Em documento, a CPI revelou que a Pfizer contatou a embaixada do Brasil em Washington, nos Estados Unidos, em 27 de agosto de 2020 em busca de ajuda para conseguir uma resposta do governo brasileiro sobre a compra de seus imunizantes. 

“Participei das conversas com a Pfizer, numa reunião em fevereiro com o Rodrigo Pacheco, o (Paulo) Guedes, o general (Luiz Eduardo) Ramos e o presidente Bolsonaro. Naquela época, não tinha autorização da Anvisa e achavam que o contrato era leonino. O que dissemos? Se tem dinheiro, se tem empenho, se o mundo todo está assinando esse contrato… Então, faça”, disse.

“Do dia em que a Pfizer propôs ao dia em que o governo fez (o contrato), se não errei as contas, alteraria em três milhões de doses (a mais). É muita dose. Ajudaria muita gente. Mas resolveria o problema da pandemia?”.

O que falta para seguir com o impeachment de Bolsonaro?

Durante entrevista, o parlamentar lamentou as mais de 500 mil mortes por Covid-19 no Brasil. No entanto, ao ser questionado se essa tragédia não seria motivo para instaurar um processo de impeachment contra o presidente Jair Bolsonaro (sem partido), Lira afirmou que falta uma circunstância política. 

“A minha função no impeachment é de neutralidade. Não sou eu que faço o impeachment. Você quer dizer que o presidente Bolsonaro não tem voto na Câmara para segurar um pedido de impeachment? Que ele não tem base de apoio popular para se contrapor a um pedido de impeachment? Então, o que é que estão querendo? Que eu desorganize o país, que eu comece uma conflagração de 122 votos que querem contra 347 que não querem? Vocês querem testar? O que a população quer é testar? Acha que é o caminho? Vamos testar”

“O que eu estou dizendo é que o impeachment é feito com circunstâncias, com uma política fiscal desorganizada, uma política econômica troncha. O impeachment é político”, avaliou.

Para seguir com um possível processo de impeachment do presidente da República, Lira reforçou a “falta de circustância”.

“Falta circunstância. Falta um conjunto de coisas. Enquanto a economia tiver em crescimento… Veja bem, não estou faltando com respeito a nenhuma vítima. 499 mil, 501 mil, são todas signficativas como uma vida. Pelo amor de Deus!

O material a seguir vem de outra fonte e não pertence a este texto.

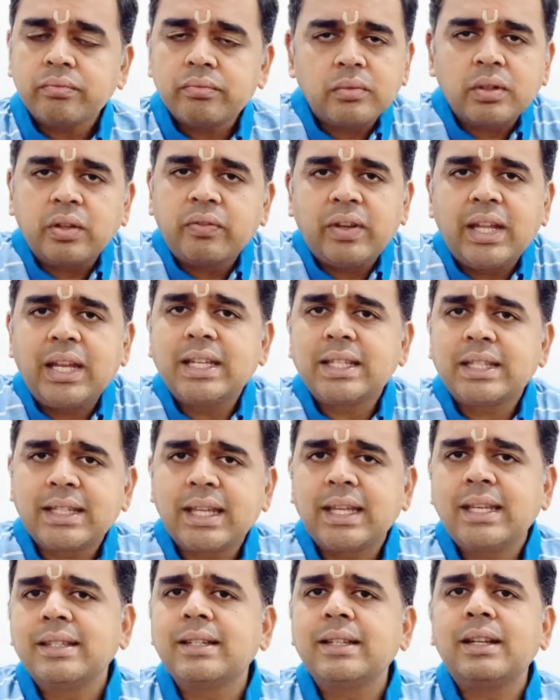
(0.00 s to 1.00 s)
the various
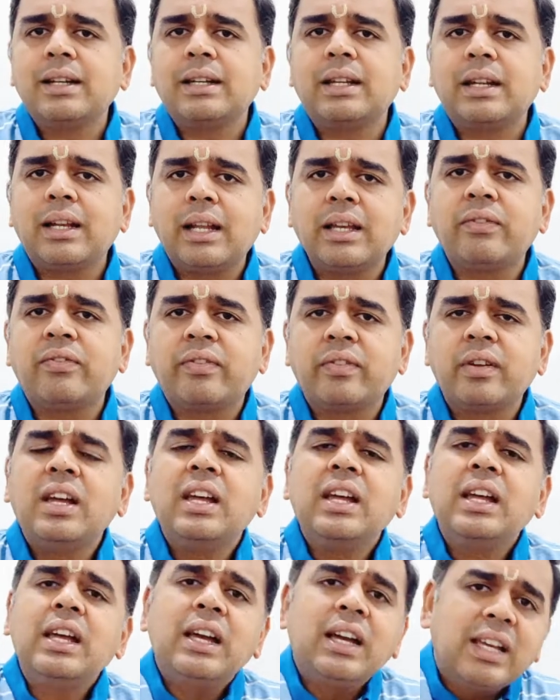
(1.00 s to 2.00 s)
things in her life.
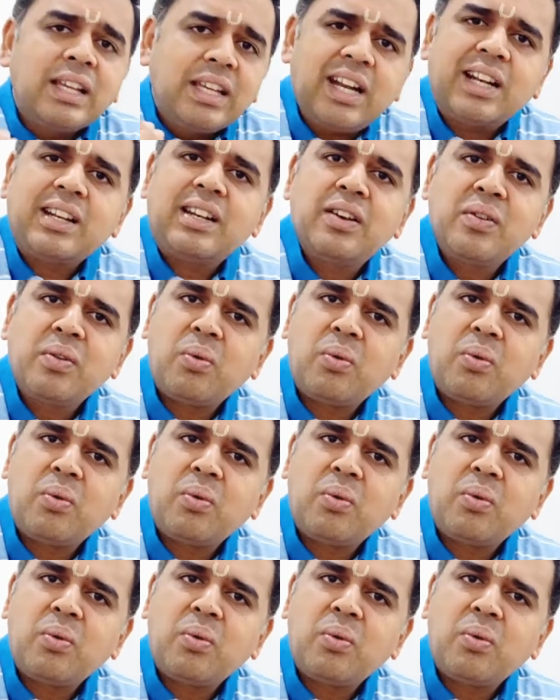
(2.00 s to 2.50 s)
Yet,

O que estou dizendo é que o impeachment não é feito só disso”, reforçou.

“Lula é um player importante”, diz Lira sobre eleição de 2022

Sobre a disputa eleitoral em 2022, com Bolsonaro e o ex-presidente Lula no páreo, Lira disse ao Globo que não acredita na possibilidade de uma terceira via.

“Lula é um player importante. Presidente duas vezes. O que eu não acredito é em terceira via. Não tem condição. No Brasil, nunca houve isso. Ao menos depois da volta do voto para presidente. Foi Collor e Lula (em 1989), depois anos de Lula contra o PSDB e a Dilma também (contra o PSDB). E, em 2018, o Bolsonaro substitui o PSDB na disputa com o PT. O PT está sempre lá. Por que não estaria nessa?”.

Como as mudanças na Lei de Improbidade podem afetar processos

A Câmara dos Deputados aprovou nesta quarta-feira o projeto que altera a Lei de Improbidade, de 1992, com apoio de partidos do Centrão e da esquerda. A proposta, aceita com ampla maioria, impõe prazo para investigação contra atos cometidos por agentes públicos, restringe os conceitos do que pode ser considerado improbidade e insere o nepotismo como um desvio grave e passível de punição.